When political science meets medicine

A one-of-its-kind rotation for medical residents and public health students is helping to bridge the gap between practice and policy in health care.

“In the last 60 years, despite the increasing complexity of our health care system, health care providers have become less relevant in public policy decisions and discourse,” said James Ronayne, assistant professor of clinical pediatrics in the College of Medicine, citing a 2014 article from the New England Journal of Medicine.

“At the same time, doctors are frustrated and are, more often than not, stuck practicing defensive medicine and asking the question: ‘What else can I do?’” Ronayne said.

The answer, perhaps, is political advocacy, he says.

“Only a small percentage of morbidity and mortality issues are being reduced by care in the clinic,” Ronayne said, “the rest of it comes from other influences, and policies are a big part of that.”

The Legislative Education and Advocacy Development course, or LEAD, is a two-week rotation designed to bring together different types of learners and teach the basics of the state legislative process, policy research and analysis, and preparing and presenting policy recommendations. Nearly 40 learners, from schools around Chicago, have participated in the program, which is offered in February — right before the Illinois General Assembly heads into session.

Ronayne says it is about empowering health care professionals to share “their voices and ears” and advocate for change.

Ronayne tapped UIC professor of political science Dick Simpson to help develop the course and teach about the legislative process in Illinois.

“Most legislators are learning about the issues themselves and they don’t have health policy advisors,” Simpson advised learners. “They need tailored advice tied to legislation — about how to vote and what bills to propose — not a medical degree.”

The LEAD rotation advances the “knowledge translation” approach taught in traditional advocacy courses and instead teaches “knowledge interaction.” This means the learners not only present their personal points of view, but they also develop recommendations that align public health needs with legislator values.

In addition to lecture, and unlike other rotations, LEAD takes learners out of the hospital and pairs them directly with Illinois legislators.

“The number one goal is to help learners engage in the democratic process, on either side of the aisle and on any issues that are important matters of public concern,” Ronayne said. “What better way to do that than to connect them directly with the legislators who are proposing, debating and voting on health care policy in Illinois.”

For the course, each participating legislator issued a question: What are the potential impacts of establishing another casino in Illinois? What impact has a state bill in Maryland had on generic prescription drug prices, and should Illinois adopt something similar? What are the implications of legalizing recreational marijuana?

The learners worked in groups to research the topic and develop a policy brief. At the end of the course, the students met with the legislators and presented their findings and recommendations.

Representative Patti Bellock, deputy house minority leader, has worked with LEAD for the past three years and says working with the residents has been valuable.

“Their research and assistance in developing public policy proposals on important medical issues is of great value,” Bellock said. “Their contributions will have a positive impact on legislative negotiations regarding various health care-related bills this spring and beyond.”

LEAD learner Anna Rodenbough described the LEAD rotation as “immensely different” from any other residency rotation.

“It’s a really unique look at a very broad aspect of medicine — how medicine and policy interact,” said Rodenbough, a third-year pediatric resident from the University of Chicago. “Medical education is very focused on the practice of providing care to patients and there is not a lot of context provided on how medicine fits into society and the framework of policy and government.

“The course really showed me how I can use my voice,” she said.

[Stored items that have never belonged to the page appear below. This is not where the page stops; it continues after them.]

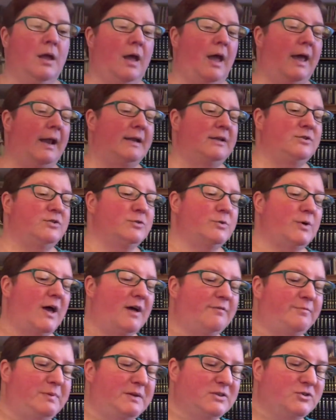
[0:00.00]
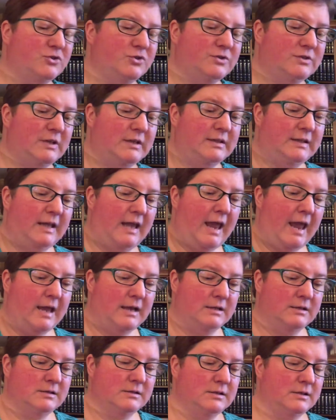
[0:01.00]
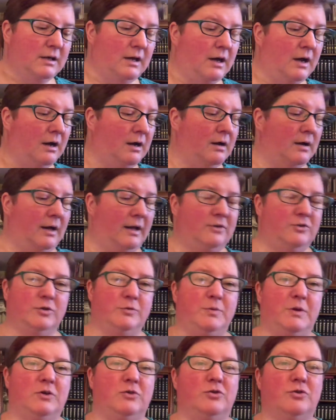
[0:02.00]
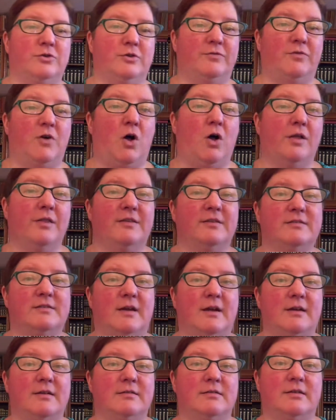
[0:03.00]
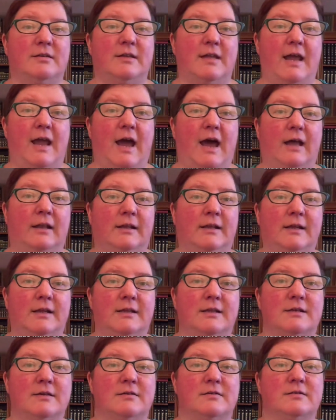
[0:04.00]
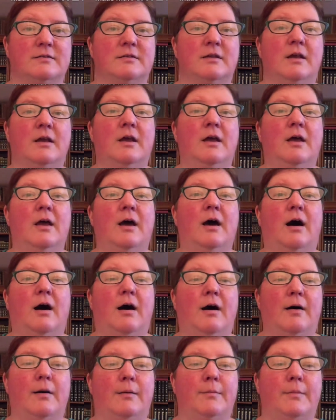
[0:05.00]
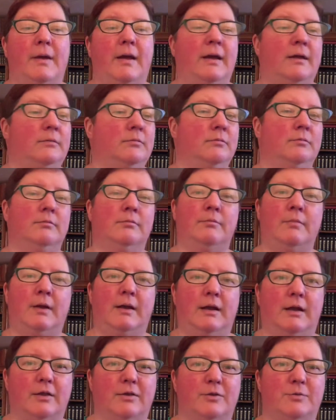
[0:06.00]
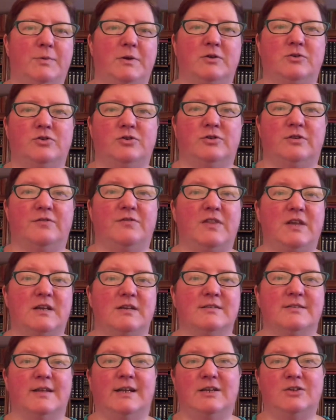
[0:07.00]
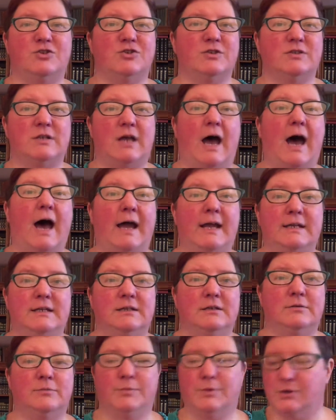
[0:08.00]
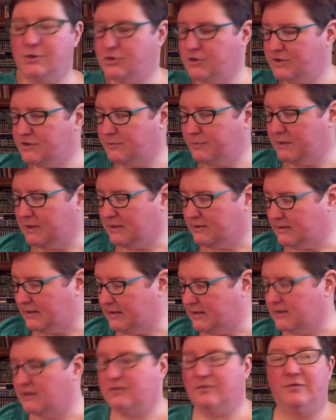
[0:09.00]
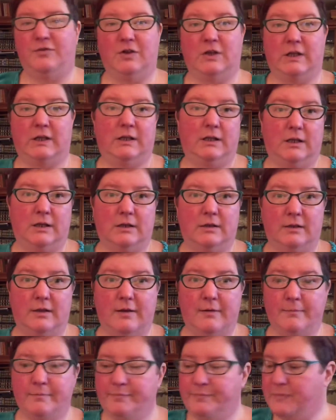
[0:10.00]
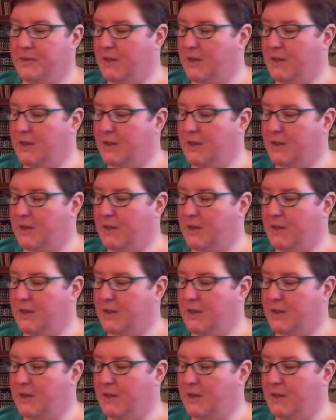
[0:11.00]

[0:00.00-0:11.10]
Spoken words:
And I do have pictures at the end. I took pictures of all the signs that they had like this, and many other pictures of things that I didn't purchase because I didn't feel I needed them.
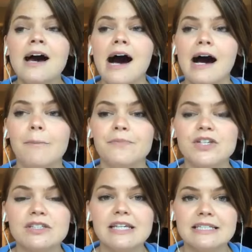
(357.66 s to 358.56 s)

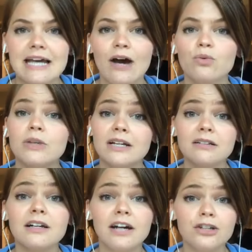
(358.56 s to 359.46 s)
to sit down with a
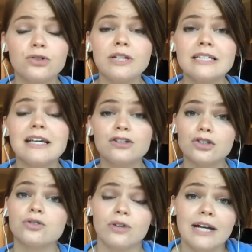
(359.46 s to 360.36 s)
clicker and treats and
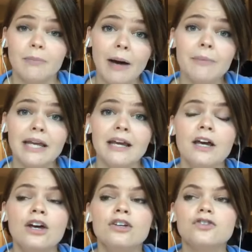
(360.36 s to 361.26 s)
train a puppy.
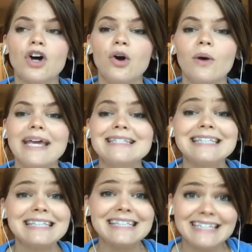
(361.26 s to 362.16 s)
So
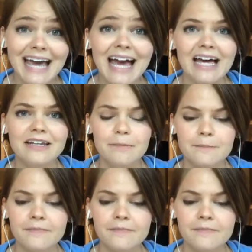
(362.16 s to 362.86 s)
instead,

Darian Esfahani, a sixth-year neurosurgery resident at UIC, said he opted to take the LEAD course because he wanted to become more comfortable talking to legislators.

“Doctors can get caught up in doctor language, but the key is how you translate that, especially when talking to legislators,” Esfahani said.

Esfahani estimates that LEAD is one of up to 18 or 20 rotations he has participated in over the course of his residency.

“I haven’t been in any other program like this,” Esfahani said. “It gives us a chance to build a skill set that we can’t in any other circumstance.”

“I’ve participated in legislative advocacy events before, and plan to continue to do so throughout my career, but now, I feel much better equipped to speak about many of the issues,” said Wendy Shue, a third-year family medicine resident at Northwestern University. “The LEAD course taught me how to systematically research, summarize and present a health care policy issue… I feel much more confident in my ability to advocate for legislation I believe in.”

Ronayne says LEAD has worked with approximately 10 state legislators so far.

“I am confident that each one of the residents in the LEAD program will go on to have promising and successful careers in medicine, thanks to the education and hands-on experience they are getting during the pursuit of their training at UIC,” Bellock said.